● **TASK**: Where an entry holds an image, leave the image out; otherwise reproduce the entry exactly.

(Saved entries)
----

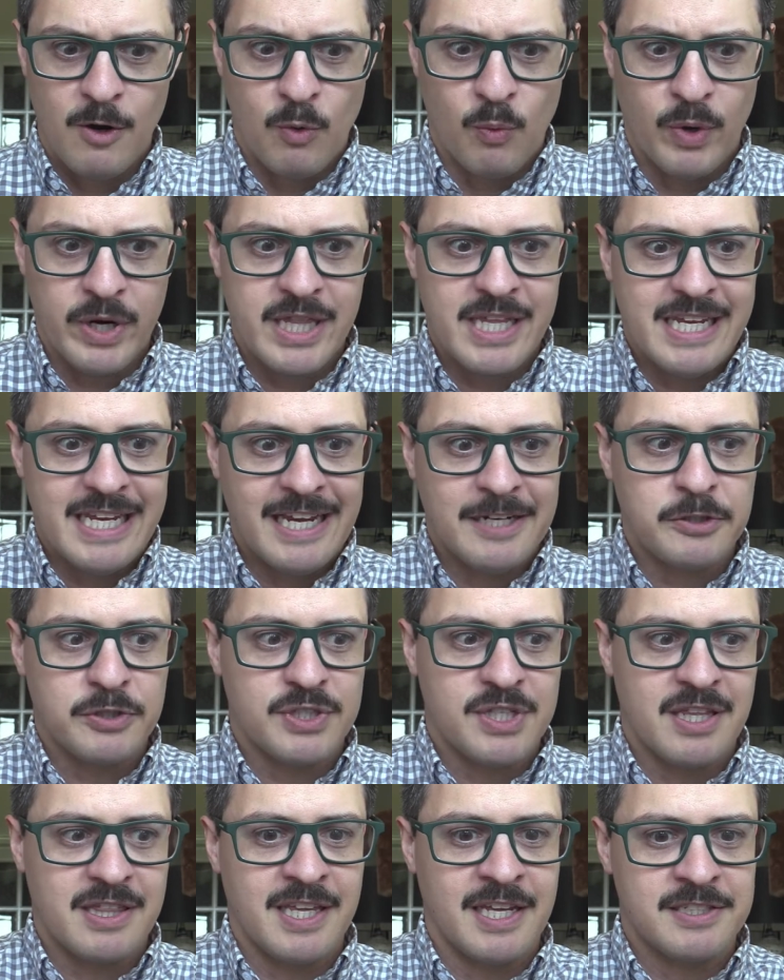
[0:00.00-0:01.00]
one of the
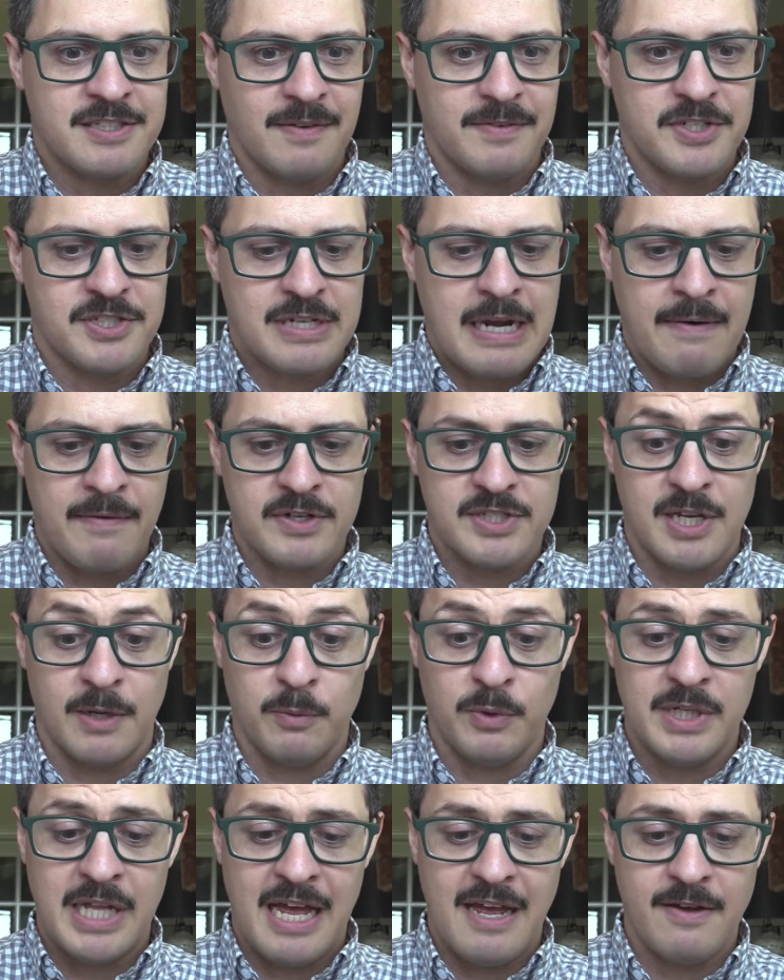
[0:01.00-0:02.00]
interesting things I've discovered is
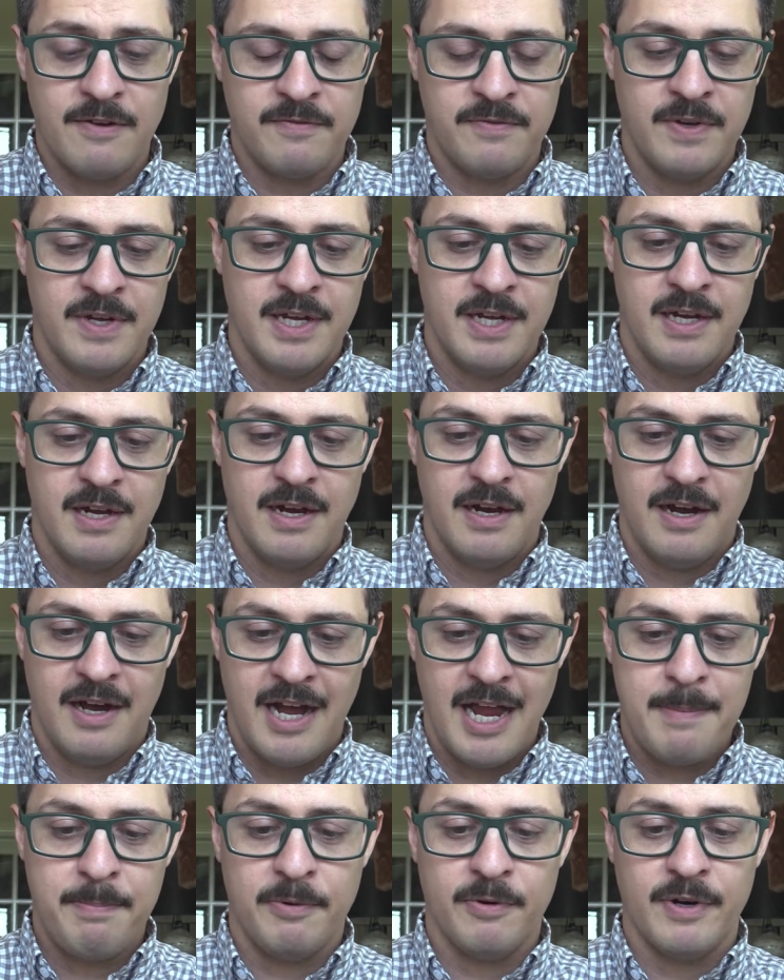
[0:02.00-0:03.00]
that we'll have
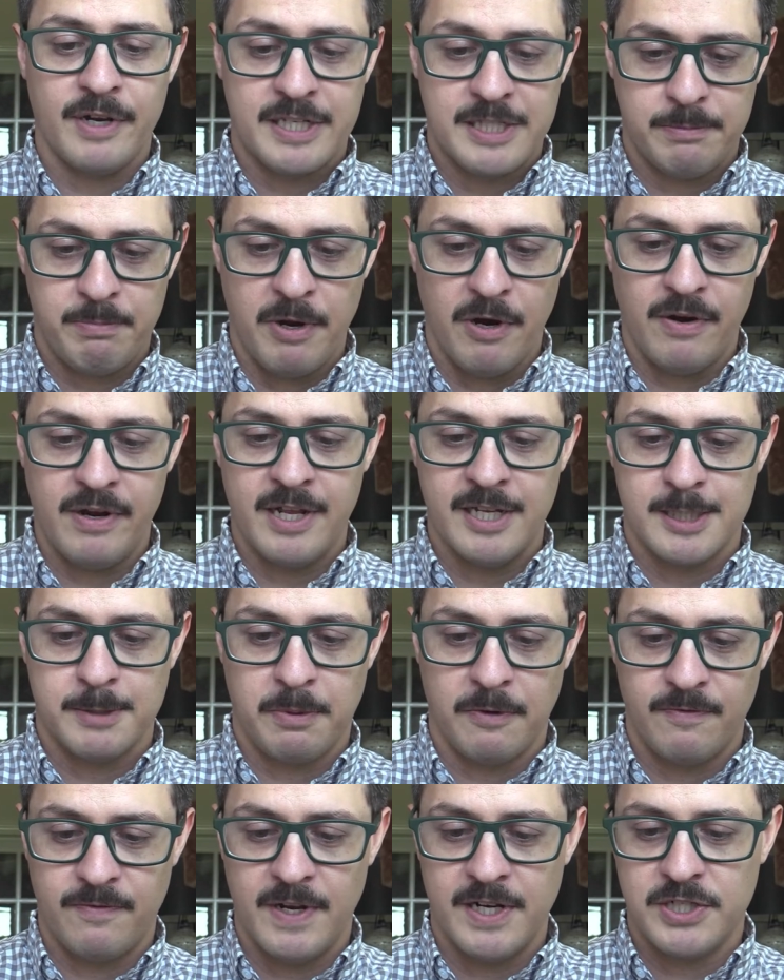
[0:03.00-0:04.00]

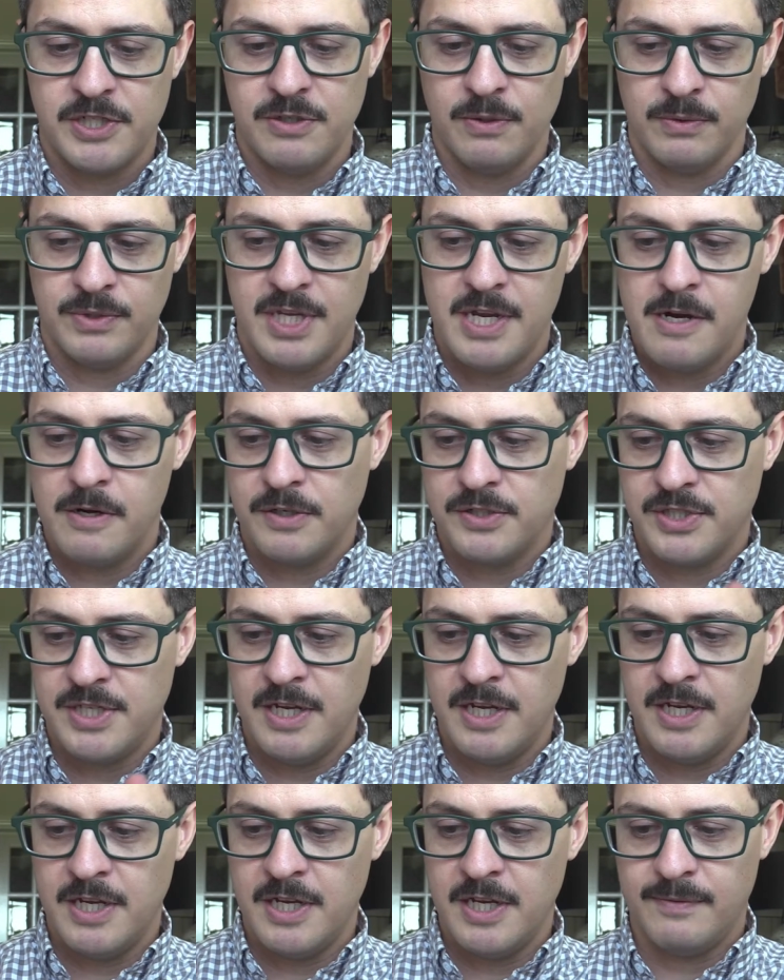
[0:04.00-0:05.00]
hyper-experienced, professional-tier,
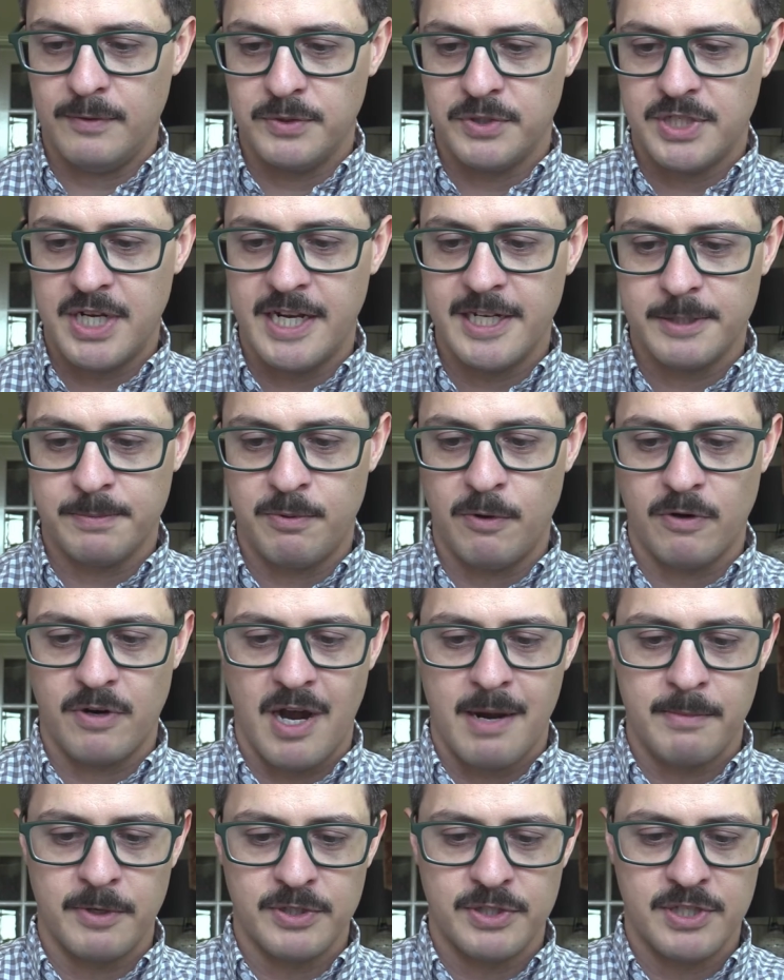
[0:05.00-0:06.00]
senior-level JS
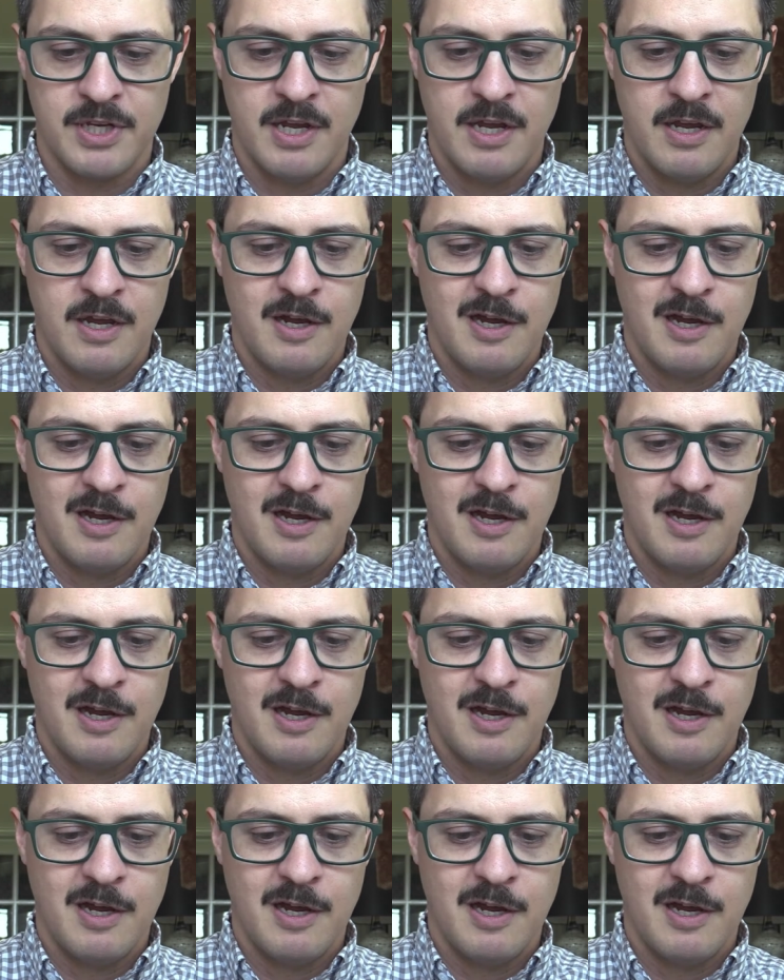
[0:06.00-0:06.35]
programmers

----

● **WORKED SOLUTION**:
[0:00.00-0:01.00]
one of the
[0:01.00-0:02.00]
interesting things I've discovered is
[0:02.00-0:03.00]
that we'll have
[0:03.00-0:04.00]

[0:04.00-0:05.00]
hyper-experienced, professional-tier,
[0:05.00-0:06.00]
senior-level JS
[0:06.00-0:06.35]
programmers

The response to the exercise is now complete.